New limits are as follows for indoor events:
– 0-2,000 people: 10 percent maximum occupancy
– 2,001-10,000 people: 5 percent maximum occupancy
– Over 10,000 people: No events over 500 people
New limits are as follows for outdoor events:
– 0-2,000 people: 15 percent maximum occupancy
– 2,001-10,000 people: 10 percent maximum occupancy
– Over 10,000 people: 5 percent of maximum occupancy up to 2,500 people
Additional restrictions include:
– Household gatherings are advised against when attendees include non-household members
– To specifically address large crowds, on Nov. 25 only, all sales or dispensing of alcoholic beverages for on-site consumption at businesses in the retail food services industry, including bars, restaurants and private catered events, must end at 5 p.m.; indoor dining may continue, takeout is encouraged
Empowering local government
– The governor and secretary’s orders were issued pursuant to the authority granted to them under the law, and as such, they have the force and effect of law. This authority extends to all local enforcement agencies in Pennsylvania. Local law enforcement received guidance on enforcement of the various COVID-19 orders in place from the Pennsylvania State Police through the PA Chiefs of Police Association.

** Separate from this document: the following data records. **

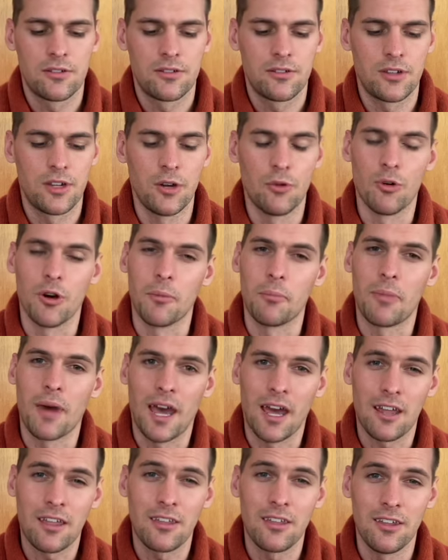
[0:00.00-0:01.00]
Do you know what
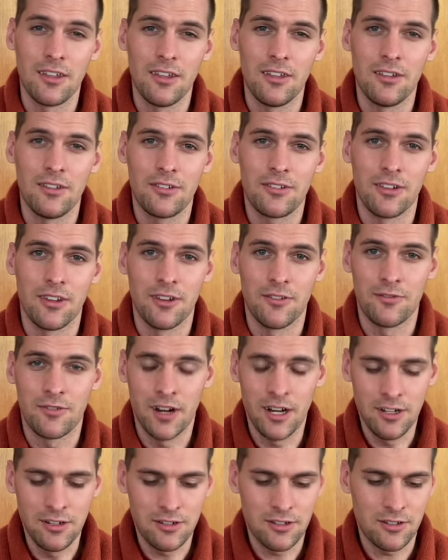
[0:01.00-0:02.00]
back is in
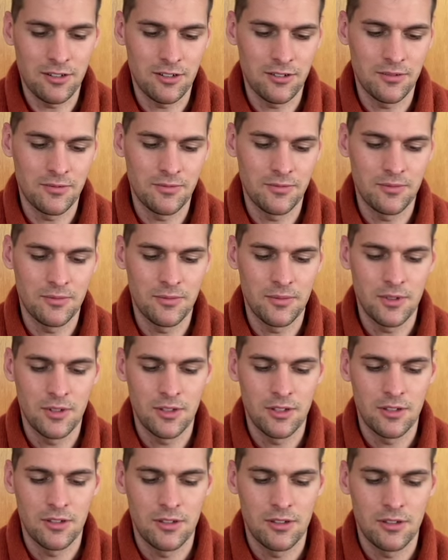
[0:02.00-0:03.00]
French?
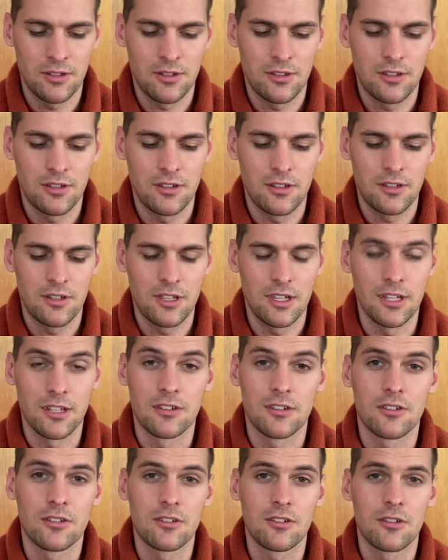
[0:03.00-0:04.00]

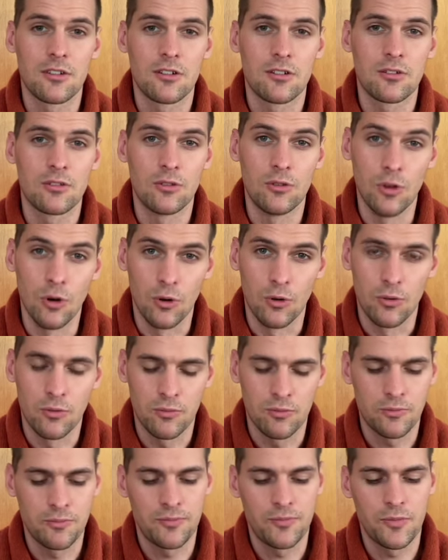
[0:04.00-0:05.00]
It's dos.
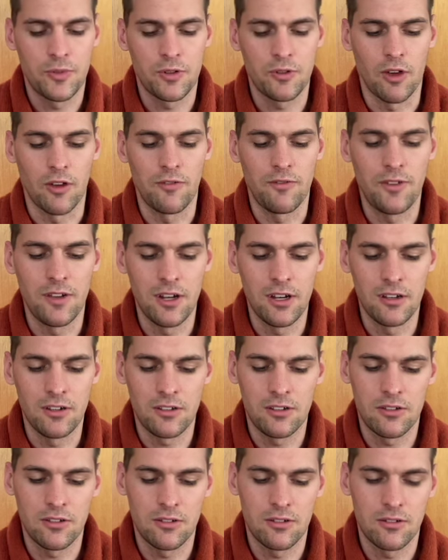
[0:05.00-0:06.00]
So I
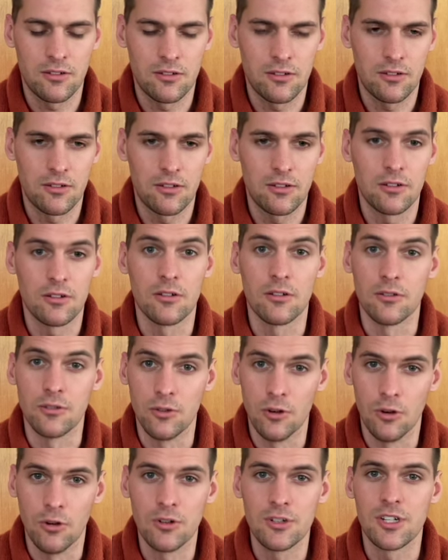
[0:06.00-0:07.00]
finished le
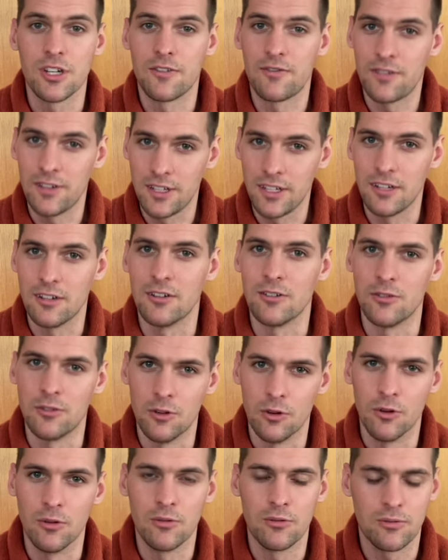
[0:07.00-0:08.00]
dos, j'ai fini le
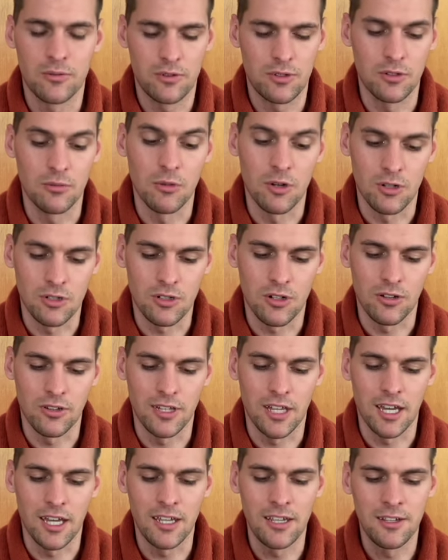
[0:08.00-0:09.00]
dos de mon
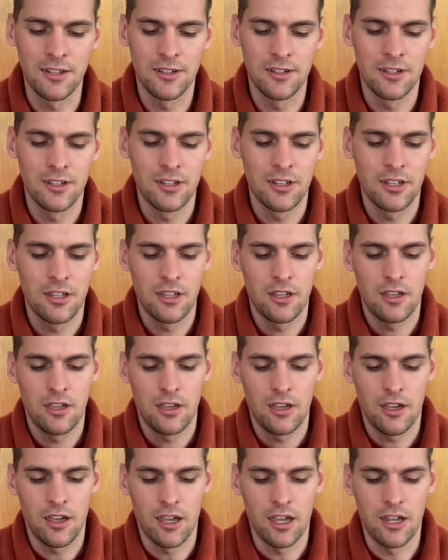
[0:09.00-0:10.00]
chandail.
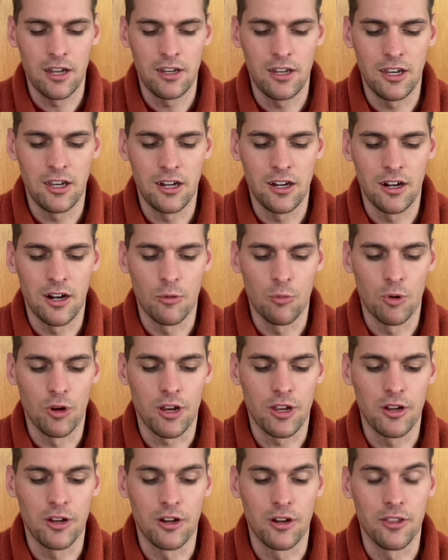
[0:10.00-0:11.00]
And here I'm
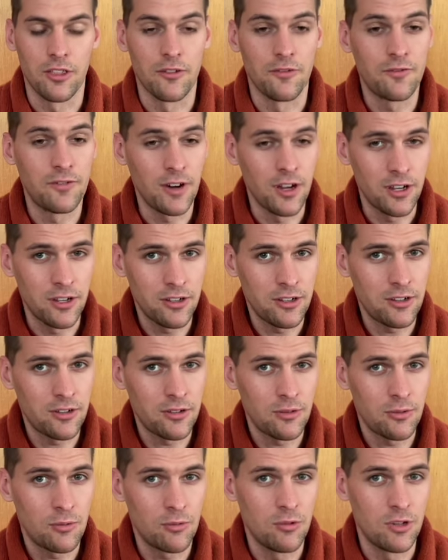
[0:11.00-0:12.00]
working on the front,
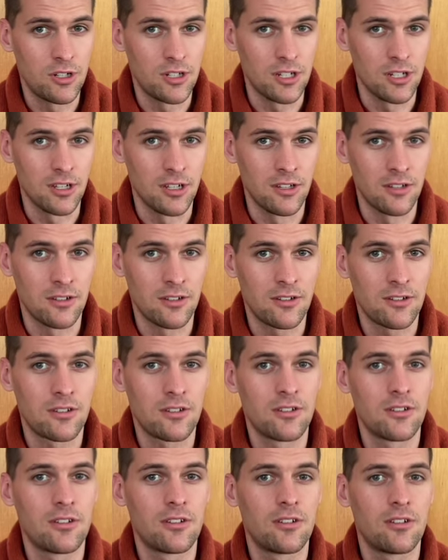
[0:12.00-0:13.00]
which
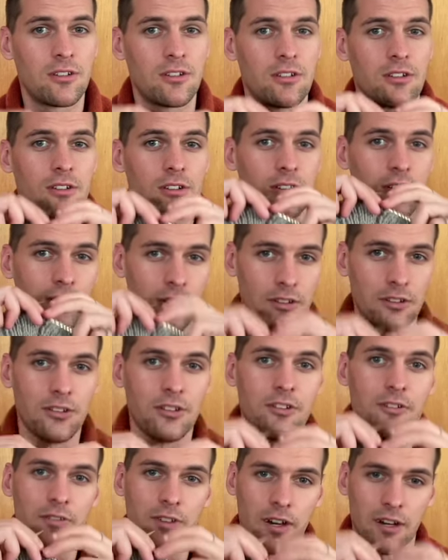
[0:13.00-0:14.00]
is le
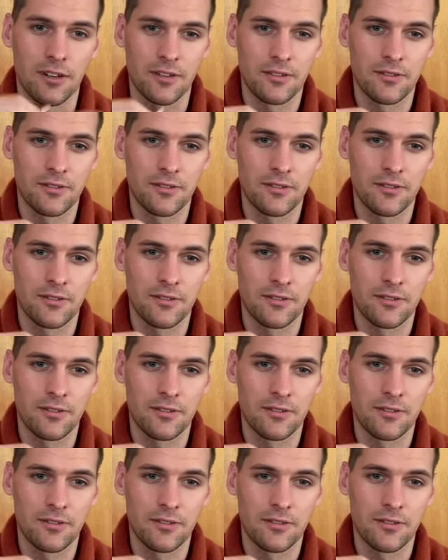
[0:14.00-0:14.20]
devant.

– The Department of Health has provided recommendations for local municipal leaders, as well as countywide leadership. Local leaders can implement their own orders, ordinances or directives in order to protect health and safety, as long as they are stricter than those mandated by the state.
– Local leaders at all levels of government should exercise their authority and influence to support public health efforts that will protect residents and local economies.
– The Department of Health has established thresholds representing low, moderate or substantial community transmission of COVID-19, and corresponding actions that can be taken by county and municipal leaders. A county’s threshold may change week-by-week as incidence and percent positivity rates rise and fall. Leaders should implement more public health actions rather than fewer if their county is between thresholds.
Ramping up enforcement
All orders are enforceable, and law enforcement and state agencies will be stepping up enforcement efforts, issuing citations and fines, and possibly regulatory actions for repeat offenders.
Enforcement is being stepped up on the following orders:
– Out-of-state travel
– Business safety, including telework, occupancy, cleaning, social distancing
– Restaurant mitigation, including occupancy, masking, social distancing and self-certification
– Gathering limits
– School attestation and mitigation
Orders are enforceable as a disease control measure under the Disease Prevention and Control Law. Persons who fail to comply with an order may be fined between $25 and $300. The Department of Health is bolstering its ability to receive and respond to complaints from customers and employees.
“As Pennsylvanians, we have a responsibility to one another to do what we can to protect each other and preserve the life we all love in this commonwealth,” said Wolf. “For those who refuse to do their part to protect their neighbors and communities and refuse to accept that their actions have consequences that cause pain and suffering for others, we will be stepping up enforcement of all of the public health orders Dr. Levine and I have put in place.
“We are in a very dangerous situation, and we need to work together to stop the spread of COVID-19 right now because if we give in to the virus, we will lose many more Pennsylvanians. And that is unacceptable.”